Uno de los nietos lo guió por los corredores hasta la recámara donde Leonor, entre almohadones y cobijas, repartía sus últimas miradas y órdenes al núcleo familiar, que como siempre, durante sus setenta y cinco años, la escuchó decidir sin opinar ni contradecir, porque hasta quienes gozaron de rango y pleitesía militares, supieron diferenciar el cuartel del hogar, y que en este último, cumplían la misión que en el otro cumple sin objetar el recluta a su mando.

Un gesto de Leonor hizo que los que rodeaban la cama se incorporaran y sus ojos, sin que pronunciase palabra alguna, le dijeron claramente al cura que se acercase al lecho, que estaba ya dispuesta y decidida a confesarse. Cuando el cura se sentó a su lado, el resto de la familia se retiró en silencio del cuarto para esperar en el corredor contiguo a que el sacerdote cumpliese con el sagrado sacramento.

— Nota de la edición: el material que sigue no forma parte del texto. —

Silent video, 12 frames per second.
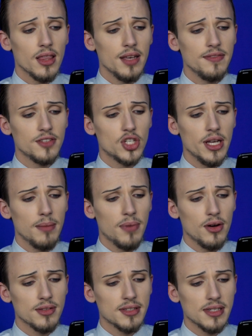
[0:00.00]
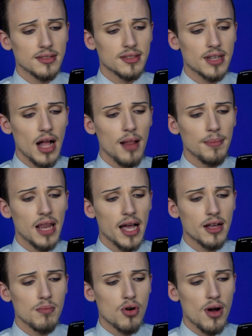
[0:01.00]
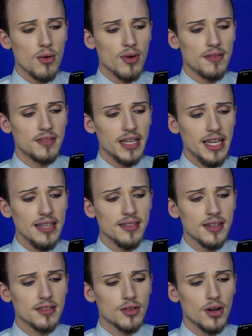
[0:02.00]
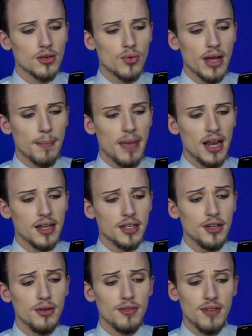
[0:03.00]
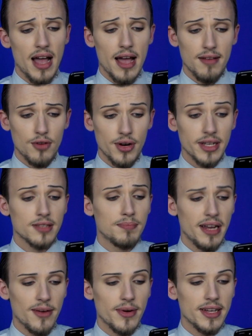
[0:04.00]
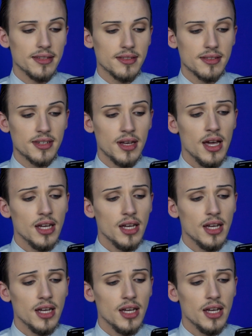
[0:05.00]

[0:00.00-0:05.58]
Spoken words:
Lift cheekbones and sculpt like a pro with the easiest contouring palette you've ever experienced.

No sabía el padre Isidro que en aquella despedida de este mundo a quien colaboró con la iglesia por entender la caridad como un impuesto religioso, que en esa recámara de familia noble, donde se concibieron y parieron hombres destinados a gobernar y a hacer historia, comenzaría el calvario, el punto final a la monótona función de sacerdote en un pueblo que siempre recurrió a ellos para dejar en claro que con Dios estaban.

Leonor comenzó a hablar sin permitirse pausa, parecía que su discurso hubiese sido pensado y ensayado durante días, con voz firme y clara, con la intención de los mismos pasos decididos que dio en vida.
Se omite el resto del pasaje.